And the way he said it?—

Gods help whoever it was when he did.

Zander kept one hand gently at my back as he led me through the corridors. His touch wasn’t demanding, it was protective, a tether against the whirlwind that still spun inside me.

I was exhausted. Not just from the fight or the attempt on my life, but from the lingering aftershocks of Perin’s magic. My insides still ached like they’d been wrung out and put back wrong. Every breath was shallow. Every step a quiet defiance.

Meri looked up the moment we stepped into the healers’ quadrant, already reaching for her satchel.

“She needs rest,” Zander said before I could open my mouth.

“She needshealing,” Meri corrected gently. “Sit.”

I didn’t argue.

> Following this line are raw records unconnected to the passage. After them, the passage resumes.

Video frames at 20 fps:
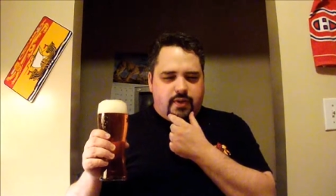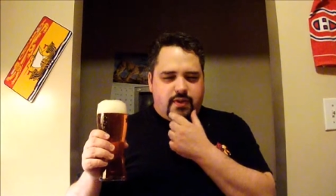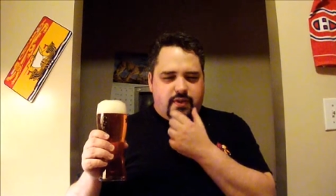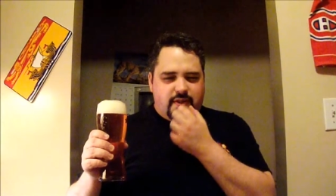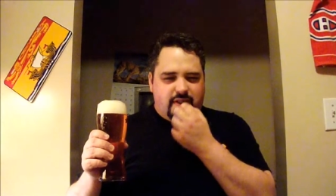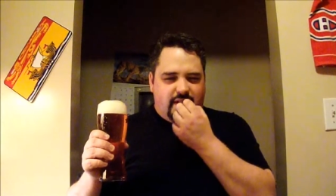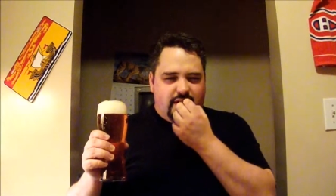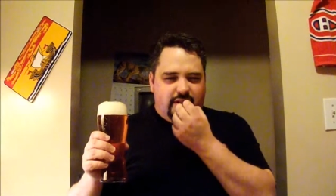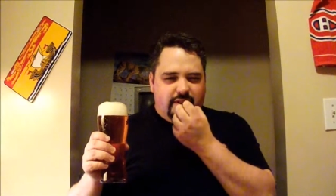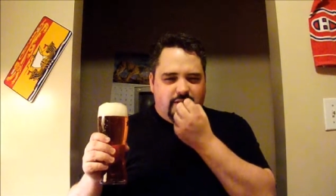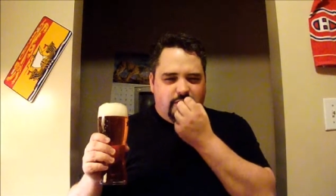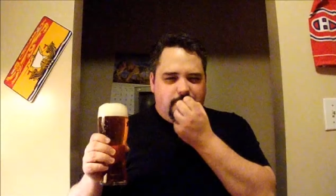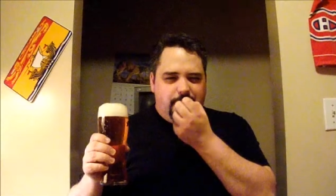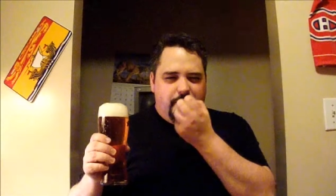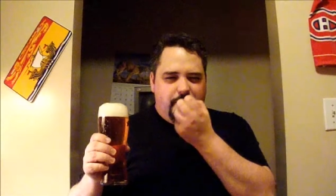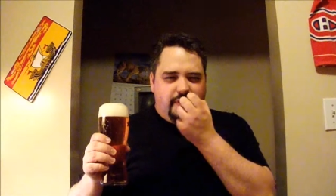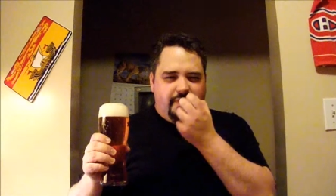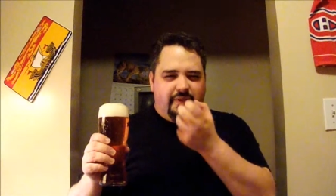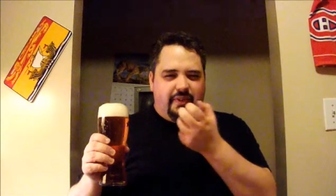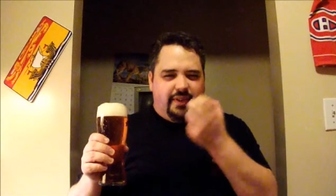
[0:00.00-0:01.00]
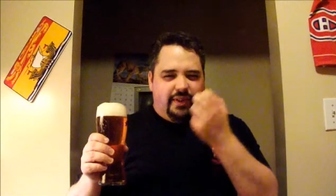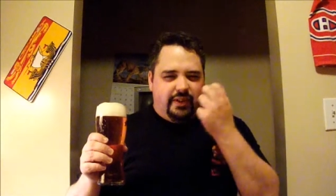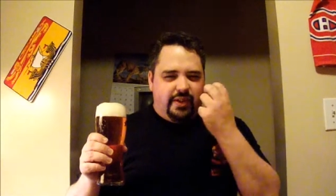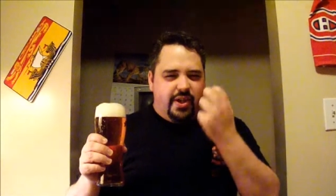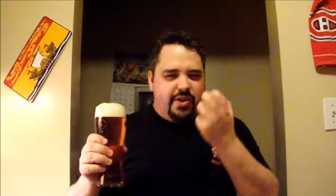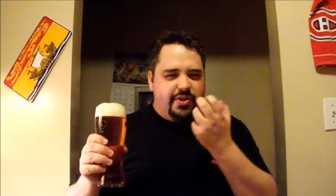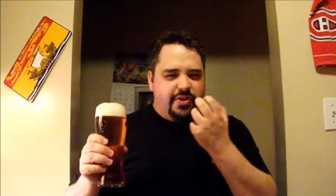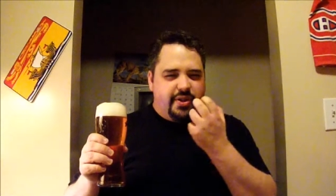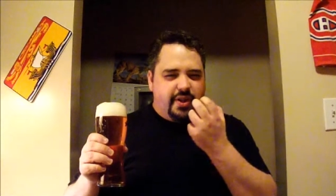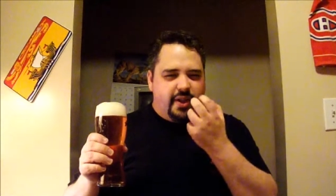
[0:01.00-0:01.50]
There's a little bit of a
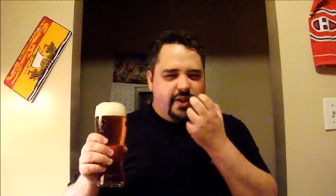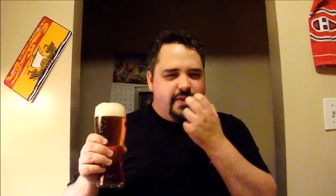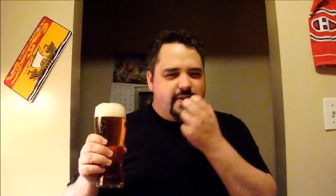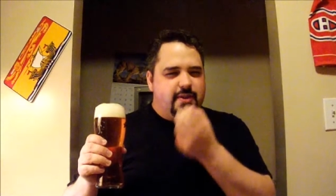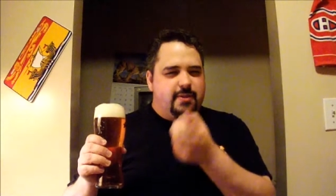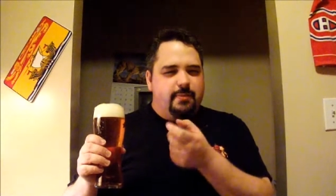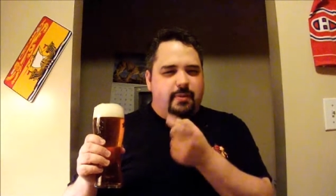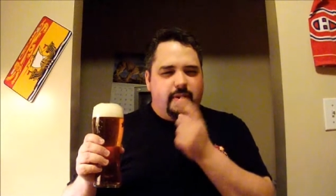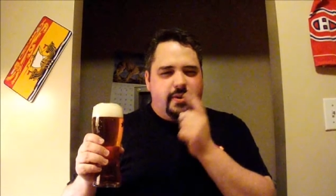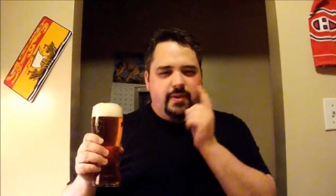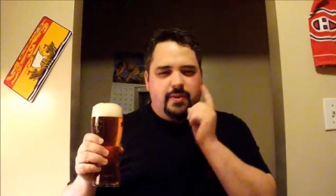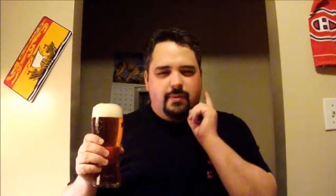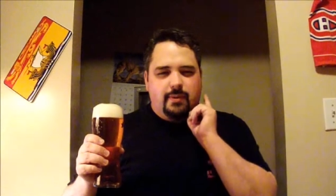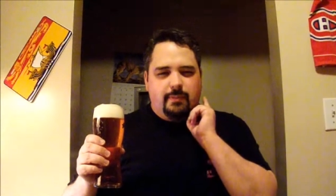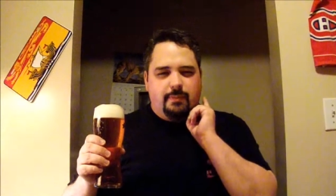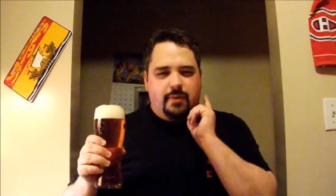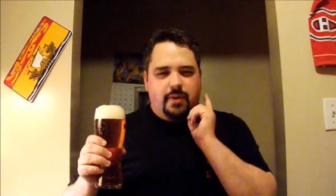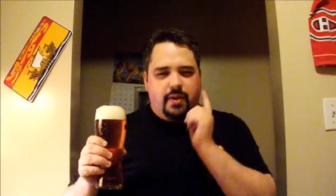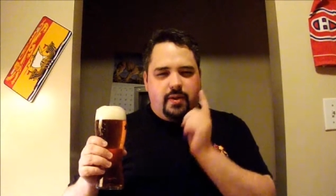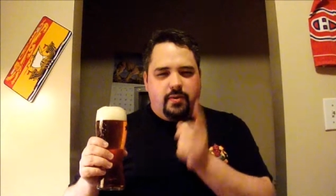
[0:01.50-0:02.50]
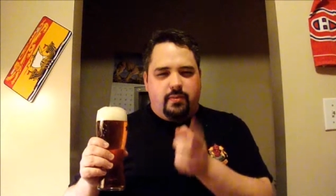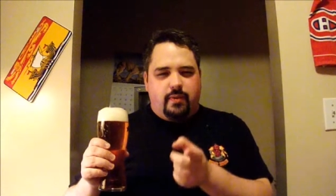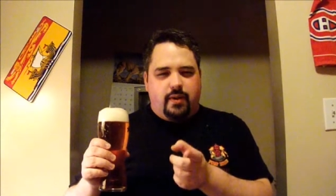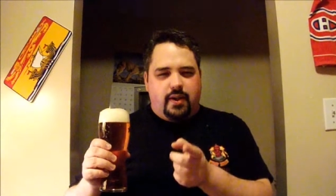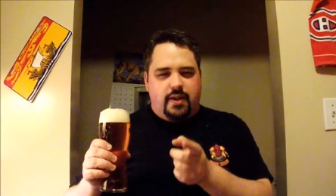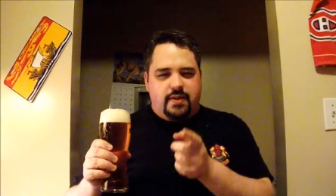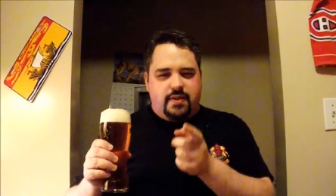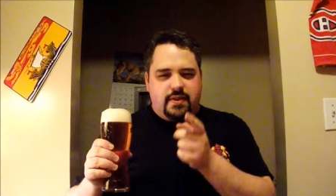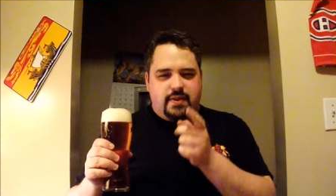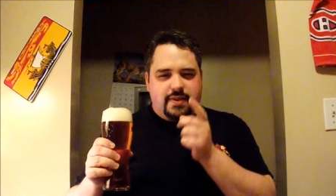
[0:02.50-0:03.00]
leather kind of smell to it, but
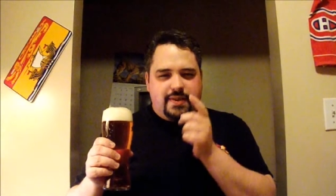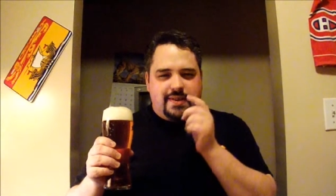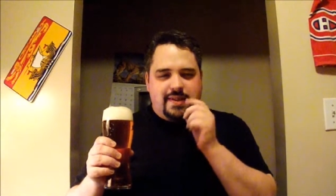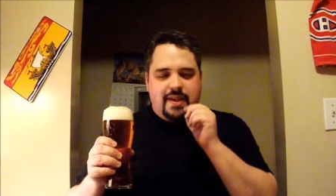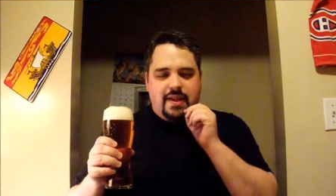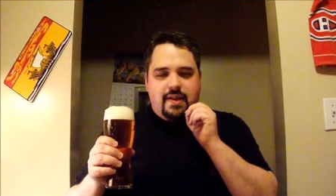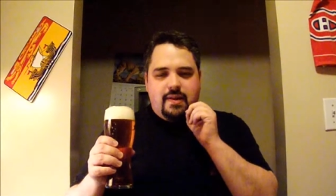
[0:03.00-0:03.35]
otherwise it's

I sank onto the edge of the nearest cot, my legs trembling with the relief of being off them. The clean scent of salve and pressed linen filled the air, grounding me in ways magic couldn’t.

Meri knelt before me, her fingers featherlight as she tilted my face toward the light. “That slice’s shallow. Clean. But the energy under your skin’s another matter.”

“I tried to heal,” I admitted, wincing as she pressed a palm to my ribs. “It didn’t go well.”

“You’re too depleted,” she murmured.

Her magic came soft and slow, like sunlight through fog. It seeped into the wounds under my skin, easing the burn where Perin’s power had curled through my muscles and tendons like knives. I exhaled for the first time in what felt like hours.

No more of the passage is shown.